The other night there was a big party at a club down in Soho hosted by the company Son works for to celebrate the launch of their joint venture with a well-known hip hop mogul. Since I shun the use of real names here let’s just call this celebrity Not Diddy.
I found out about this party not from Son but from Daughter who is good friends with Son’s Boss. Daughter’s longtime friendship with Boss is incidental to Son’s working there, Son having gotten the job on his own merits and talents which have more than proven his value to the company. I know this not because I have ever been to his office or seen their financial statements but because I am his mother and mothers know these things.
Since Boss invited Daughter to the party, she and a friend we’ll call Blue, because of his eyes, got all dressed in their edgy city best and strode to the front of the line of club-goers snaked inside the ropes awaiting possible admittance. Daughter gave her name to the even edgier dressed female door attendant who scanned the Not Diddy list and informed Daughter to step back because she wasn’t on it.
Daughter assured her she was welcome and began giving mini biographies of the company employees who were on the list like “that guy was my senior prom date” and “that’s the younger brother of my best friend from high school” etc. but nothing raised a glimmer of interest until she mentioned Son’s name by way of “and my brother works there, too.”
This information got a big smile from the door attendant who said, “That’s your brother? Sure, he’s here, I was talking with him. He’s a great guy. And we do have ‘plus one’ written after his name so you can come in.” She let Daughter enter and then put her hand up in front of Blue. “Plus one,” she smiled, “not two.”
Daughter and Blue looked at each other across the Great Divide and knew they were either both getting in or both going home but getting inside to where the celebrities and top shelf open bar were was definitely Plan A. Daughter pulled out her driver’s license and said, “Would you let my friend in and keep this as security until we leave?” The door attendant looked at the license with the NYC address and then back at Daughter surprised and said, “You have a CDL?”
Aside from living in Manhattan where people don’t even have cars, at 5’8″ and 110 lbs, Daughter would not be the most likely looking candidate for a Commercial Driver’s License, but in fact she has had one since her late teens when she drove a camp bus as part of her summer counselor gig. Once when she was home on a college break, she came out of a store to find her car blocked in by a delivery truck. She located the two burly drivers in the deli having coffee and asked them to please move the truck so she could get out.
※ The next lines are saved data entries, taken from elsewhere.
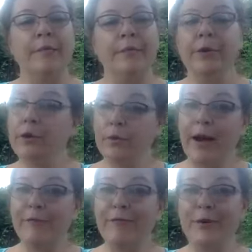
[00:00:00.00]
You
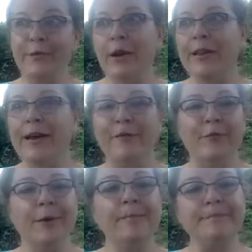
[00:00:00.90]
have one, we all have
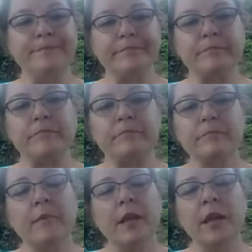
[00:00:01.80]
one.
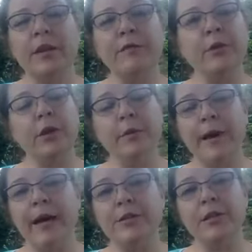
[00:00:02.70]
And if you can
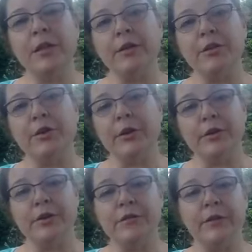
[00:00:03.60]
imagine that your
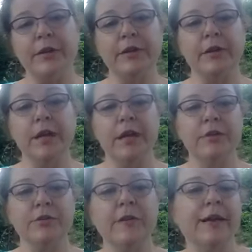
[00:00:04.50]
energy field
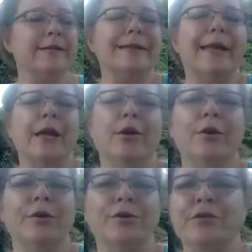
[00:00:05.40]
sort of has
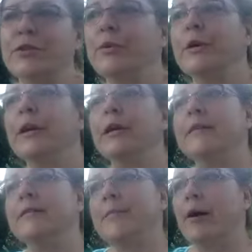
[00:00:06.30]
layers to it,
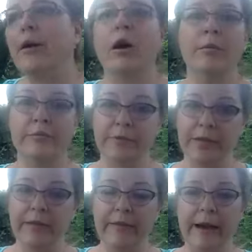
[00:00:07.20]
it's about arm's
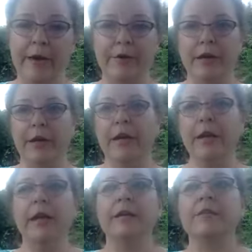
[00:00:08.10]
length out, and it's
The men exchanged a playful wink and then one of them said, “Well, sweetheart, the keys are inside if you’re in that much of a hurry.” Daughter reached into her pocket and waved her CDL over their coffee cups. Heading for the door she called over her shoulder, “I’ll pull it to the end of the block, thanks!” Needless to say, they got outside ahead of her. Those classified ads for truckers are right. A CDL opens all kinds of doors.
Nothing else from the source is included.